Friday, January 29, 2016

The X-Files: Season 10, Episode 1 - "My Struggle"

I do believe it was around the end of Season 6 that I finally checked out of The X-Files. I enjoyed the first few seasons of the lauded series and LOVED the first film (don’t ask me about the second one or I will unfriend you) but after that it seemed to turn stale. Once David Duchovny left at the end of season 7 I knew I had made the right decision. I mean, if one of the two main stars was bailing on it, why shouldn’t I? Without him it just wouldn’t be the same. 

So here we are. It’s been 14 years since the show ended its run and a limited series revival has begun. Is it good enough to bring me back into the fold?

The new series picks up with a television host (Joel McHale) contacting former FBI agents Scully (Gillian Anderson) and Mulder (David Duchovny) in regards to an alien conspiracy he has uncovered within the US government and plans to go public with on his show.
I will admit that this new series had me surprisingly invested at the start with its interesting set-up and a very convincing performance from an unorthodox casting choice – Joel McHale (Community, The Soup). The script from writer/director/series creator Chris Carter moves at lightning speed to not only catch us up on what’s been going on with Mulder and Scully in the interim (thankfully this series seems to be ignoring the existence of I Want To Believe) but to re-thrust the characters into the overall mythology as quickly as possible. It works, but I did have some issues with the presentation.

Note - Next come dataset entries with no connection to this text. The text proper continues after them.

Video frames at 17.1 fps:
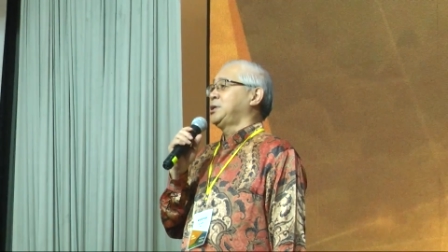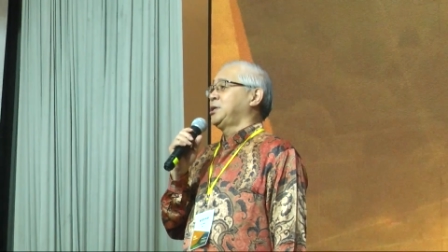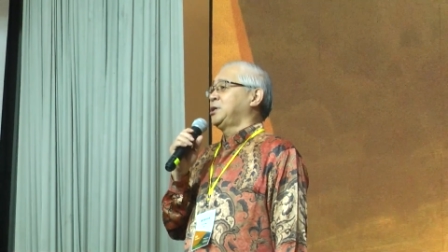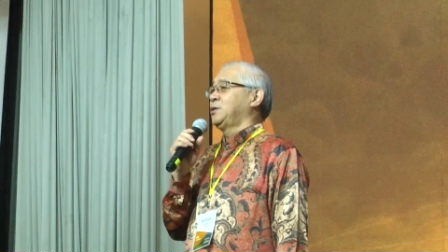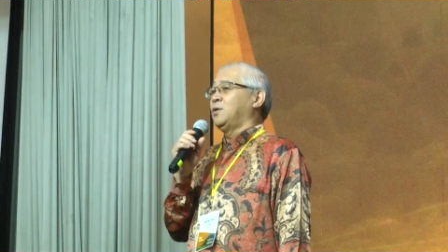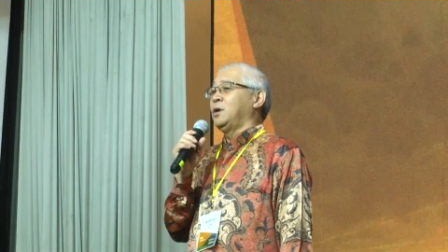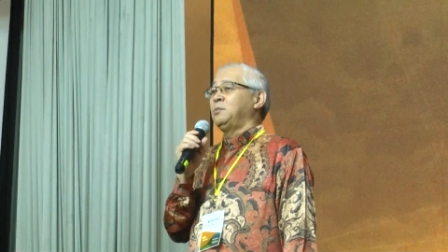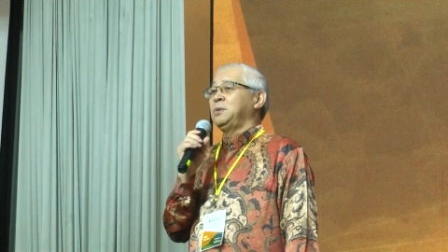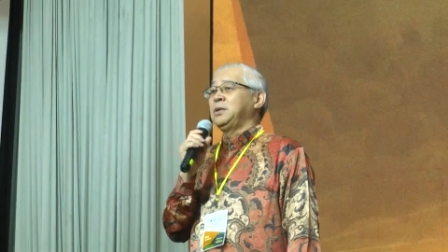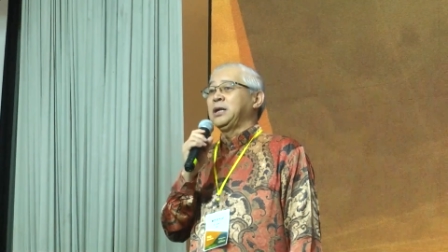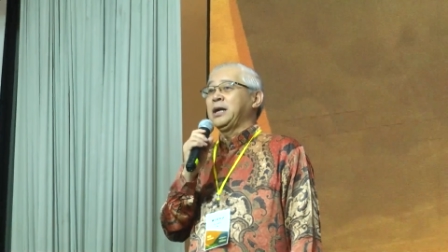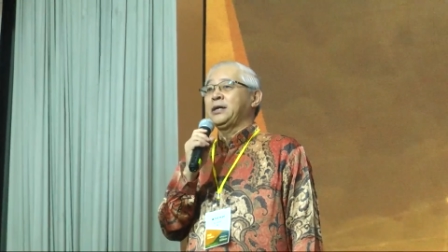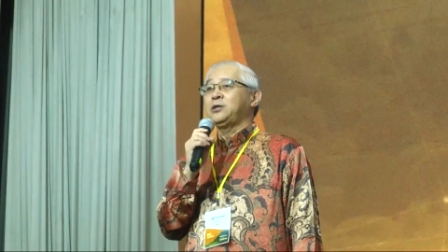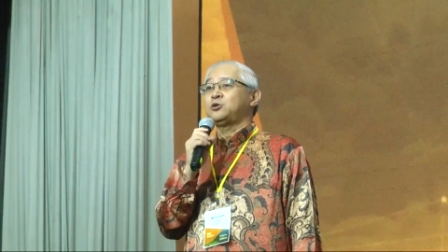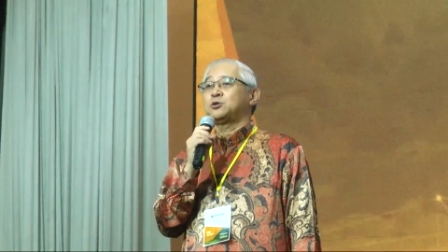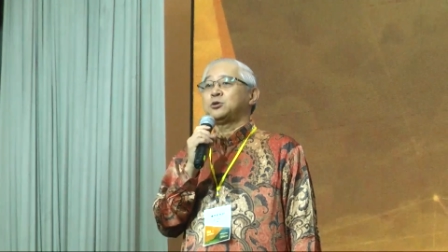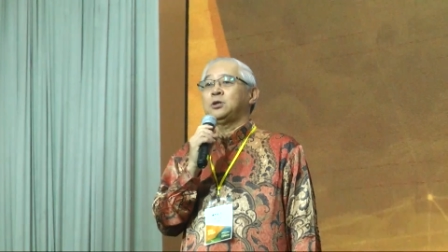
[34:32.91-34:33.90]
我们来
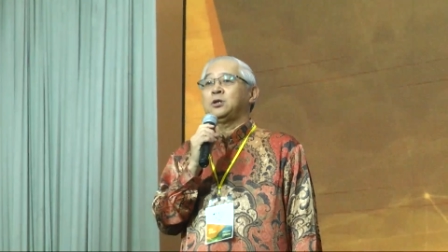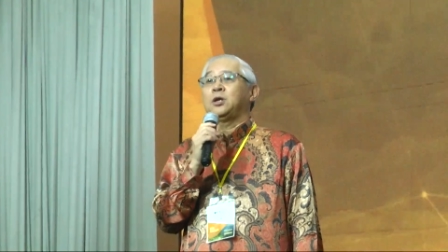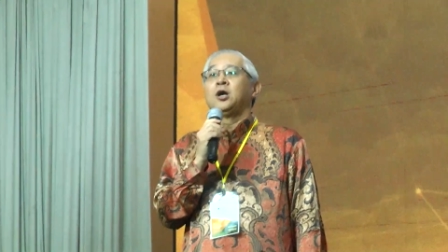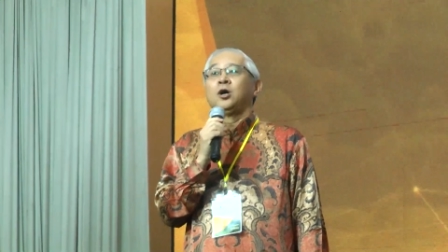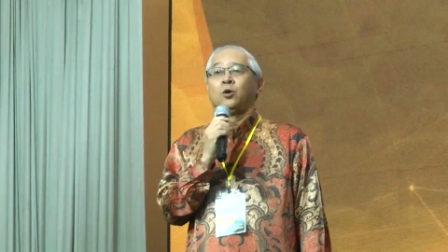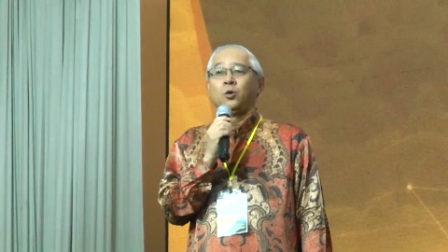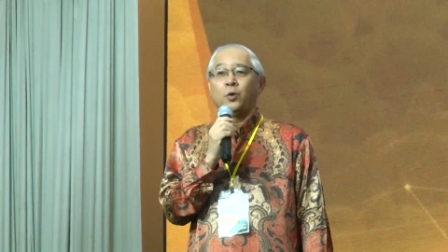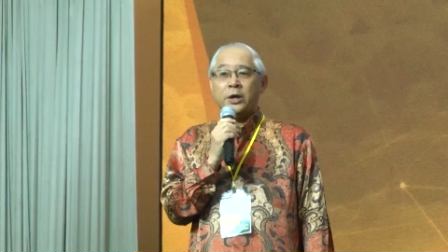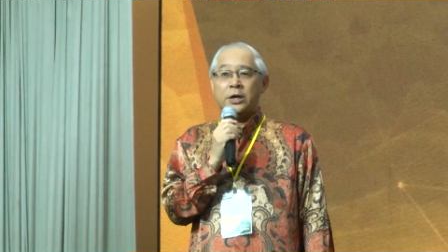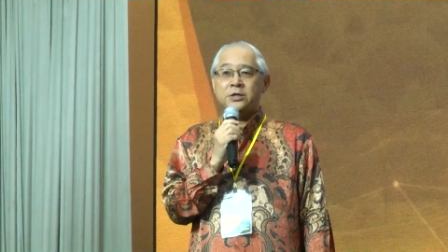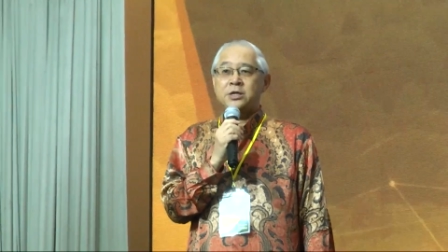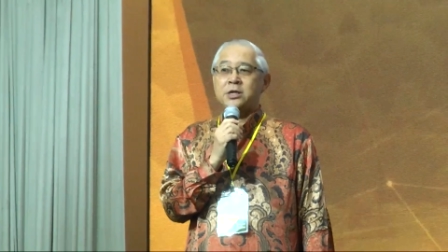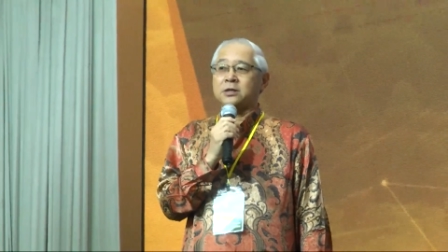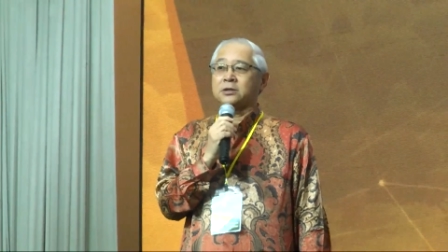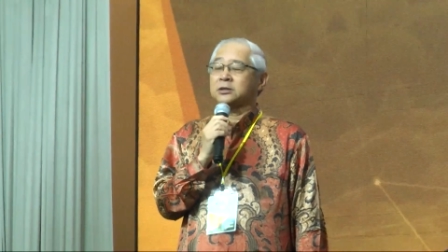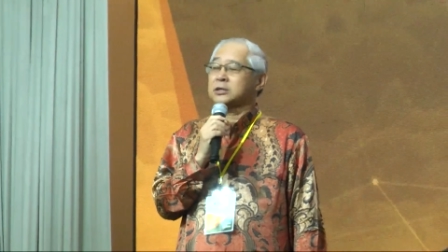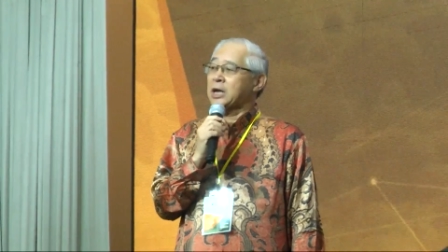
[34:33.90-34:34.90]
去回
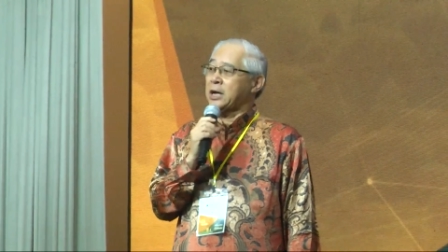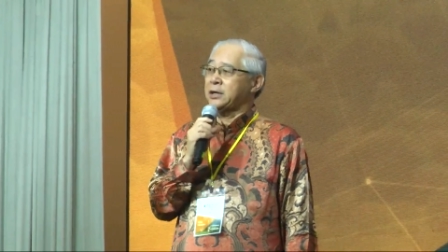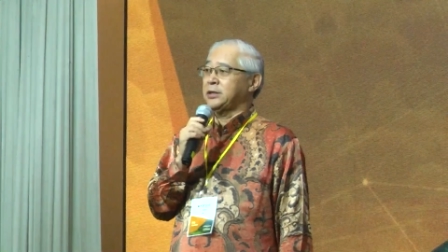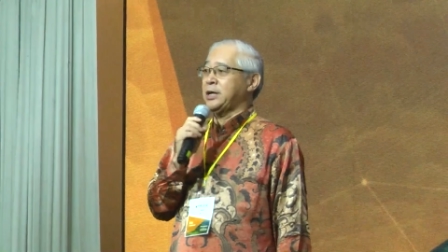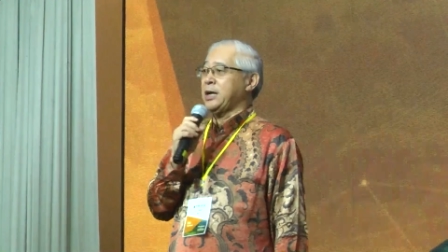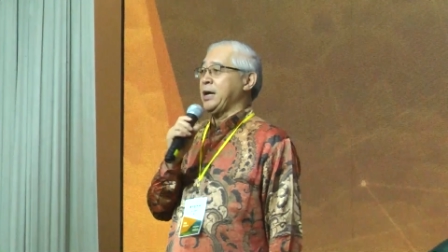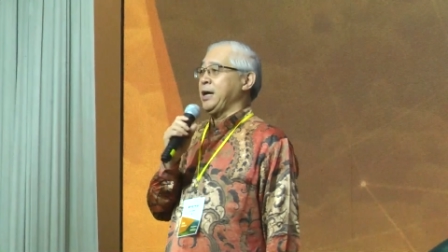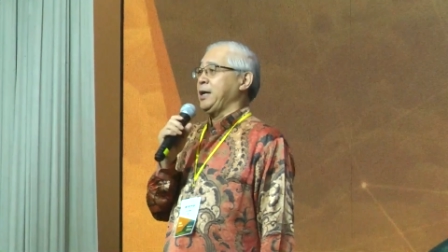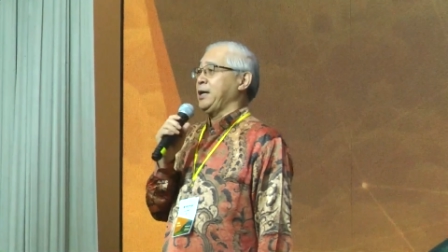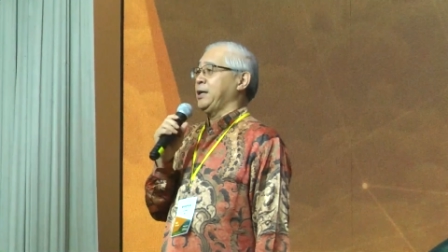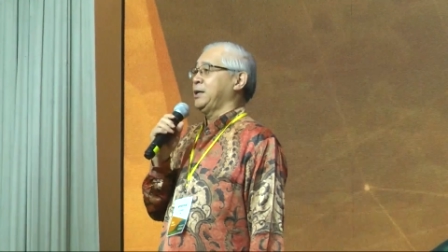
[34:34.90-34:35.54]
应他的爱，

My main beef is that the series expects, no, requires that the viewers know every single detail of the alien colonization plot that was the bread and butter of the original run. Each. And. Every. Detail. It’s been a while since I re-watched the show, but I managed to get by. Newbies on the other hand will be completely lost. I’m sure this series was made for the fans, but there is an untapped audience out there that could become potential viewers should the series continue. I don’t foresee anyone that’s not already an X-Phile sticking with the show past this pilot episode. 

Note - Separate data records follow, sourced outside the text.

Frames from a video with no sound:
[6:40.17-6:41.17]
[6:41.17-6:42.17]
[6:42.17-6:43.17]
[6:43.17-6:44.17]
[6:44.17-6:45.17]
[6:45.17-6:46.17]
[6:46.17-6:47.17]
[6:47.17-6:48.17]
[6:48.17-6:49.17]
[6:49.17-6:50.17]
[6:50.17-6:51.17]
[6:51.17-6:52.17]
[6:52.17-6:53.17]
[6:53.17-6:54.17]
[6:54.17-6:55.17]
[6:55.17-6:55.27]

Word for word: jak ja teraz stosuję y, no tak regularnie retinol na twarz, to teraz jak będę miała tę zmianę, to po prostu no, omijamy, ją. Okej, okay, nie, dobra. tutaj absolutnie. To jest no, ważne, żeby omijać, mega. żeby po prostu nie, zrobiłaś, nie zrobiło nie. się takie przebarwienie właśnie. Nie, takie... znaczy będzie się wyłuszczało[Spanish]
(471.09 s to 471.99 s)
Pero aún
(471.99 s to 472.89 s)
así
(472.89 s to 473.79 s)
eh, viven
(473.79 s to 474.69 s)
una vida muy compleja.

Another gripe is with Mulder. In the original show he was prone to believing in whatever situation he and his partner happened to find themselves in without hesitation. Giant flukeworm monster. Yes. A dude can predict the day of his own death and the deaths of others. Of course. Bees are being used to carry a parasitic alien virus that will impregnate the human population with otherworldly beings. Why not. But never in a million years would I buy the fact that one girl would be able to spin a tale so ridiculous to Mulder that he would throw out everything he knows to be true and has experienced personally. It almost felt insulting, as if Carter was trying to purposely move away from the alien colonization storyline once and for all, just as he did during the Duchovny-less years with that super soldier crap, by having one of the main characters spit on his own beliefs. When Mulder started preaching to Scully about how, “We’ve all been lied to!” I inwardly groaned, as did Scully during those scenes. 

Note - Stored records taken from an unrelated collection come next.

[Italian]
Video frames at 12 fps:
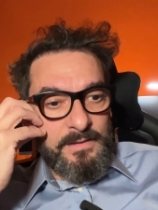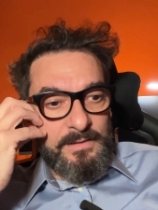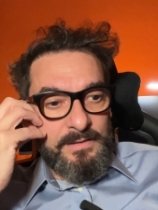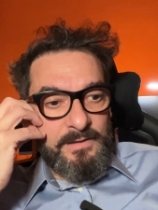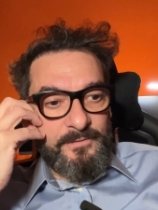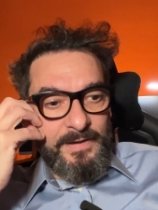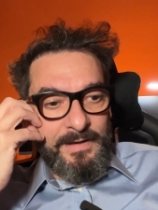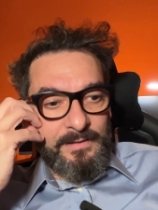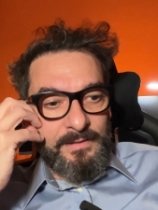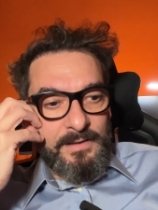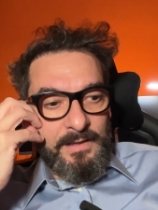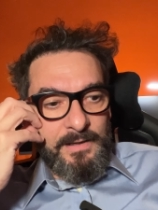
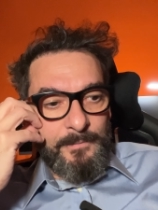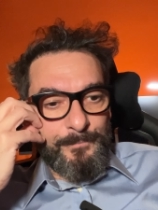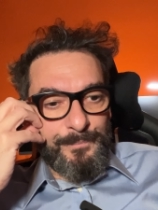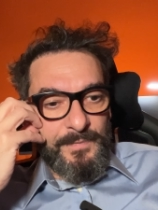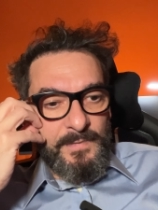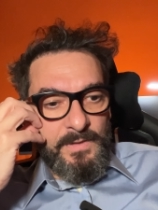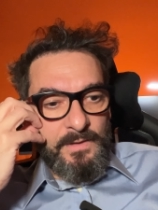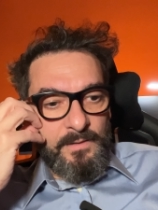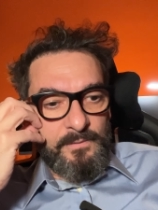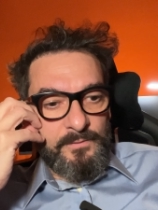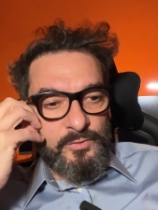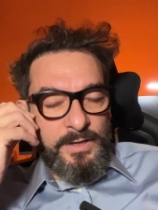diventa,
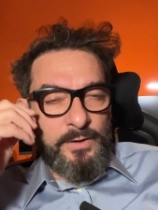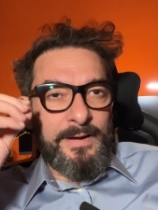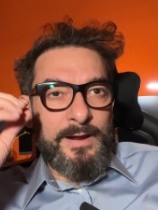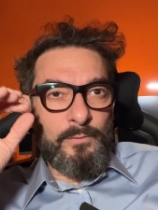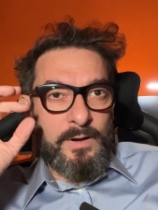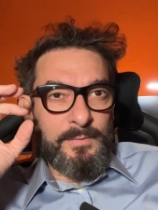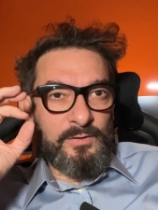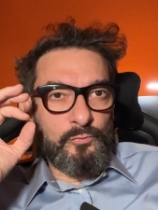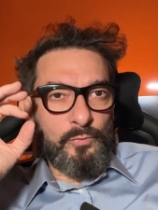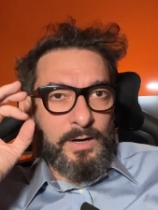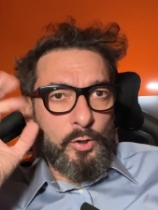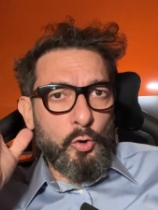cioè non è una
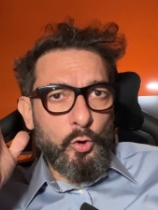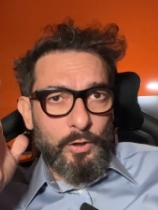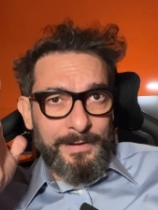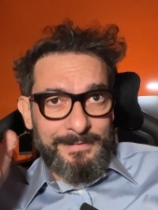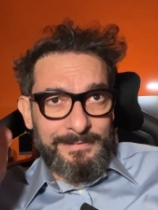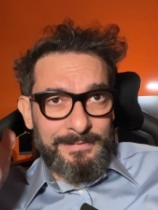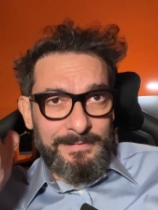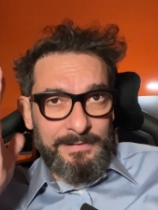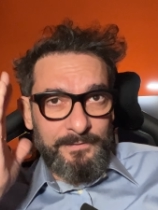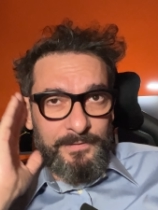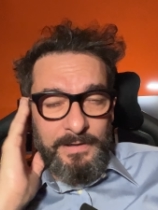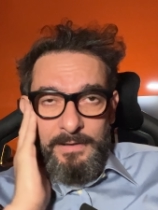misura
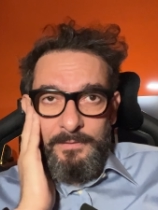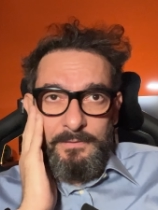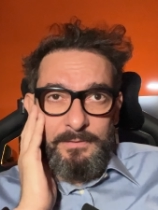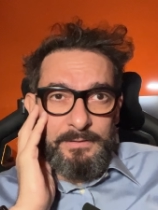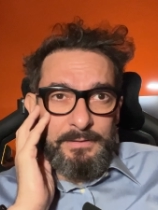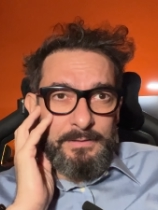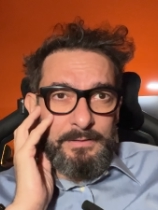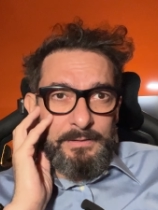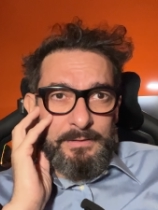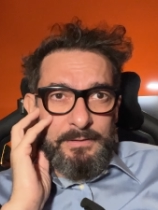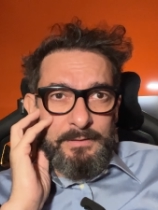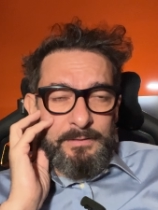correttiva.
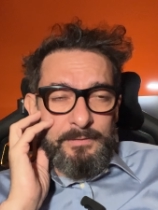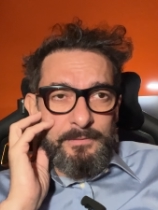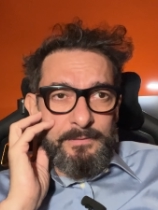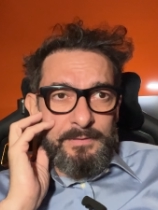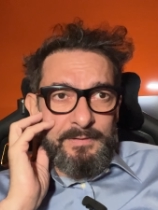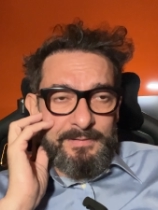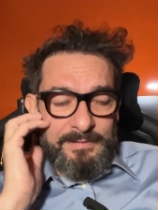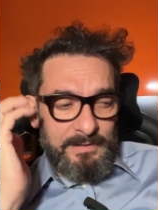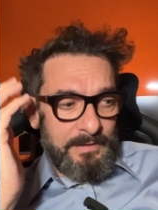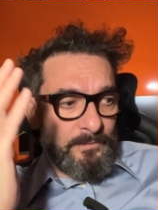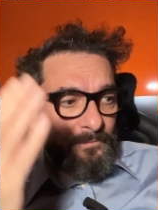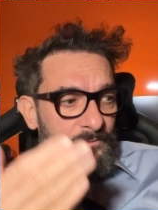
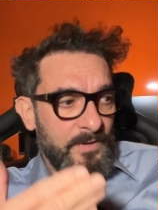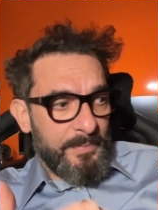Sì, va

Outside of that, I found this to be a somewhat successful return for The X-Files. I really enjoyed the interplay between Mulder and Scully, all the sights we are given access to that revolve around the mythology plotline were cool and fun (loved the UFO hybrid ship that can fold space), and it left me feeling a little excited to see where the show is headed during its limited run.

However, I do feel that series creators need to stop directing their own shows. Vince Gilligan (formerly of The X-Files) directed several key episodes of Breaking Bad. Joss Whedon helmed various episodes of Buffy the Vampire Slayer, Angel, Firefly, Dollhouse and Agents of SHIELD. And Chris Carter joins the ever-growing list (he also directed I Want to Believe). Some made the transition successfully. Actually everyone I mentioned has… except Chris Carter. I have no problem with him personally, but Carter has absolutely no visual style. This episode is boring to look at despite all the cool events going on and the chemistry of the two main stars. It’s almost like he pulled a George Lucas and just said “Stand there and you know the rest” to his actors. Let the people who actually have experience take the reigns please. With other modern day television shows looking more like big budget Hollywood fare The X-Files feels like a relic of the past in the visual department.
But like I said, I kind of enjoyed the episode as a whole despite its faults. Sure there are things that bugged me. I’m a longtime fan. Of course things will seem out of place and awkward after all this time goes by. It will never be EXACTLY the same as the original. The actors have aged considerably, technology has improved, storytelling techniques for television have evolved and the way people watch television has even changed completely. Just like the original run, I’m sure this will settle into a groove just fine. I’m just glad the show is back where it belongs. But 6 episodes?! 6?! Really? Agent Carter is getting 10 episodes (I’m not digging on the current season so if it ends here I’ll be okay with it), but The X-Files only gets 6. Lamesauce.

But please, Chris Carter, no more movies. I was shocked to see how many millions of people tuned in for this premiere episode despite the quality of The X-Files: I Want to Believe. In fact, I’m surprised I even watched it after that joke of a flick. But will The X-Files return to television again if this run is a huge hit? Only time will tell.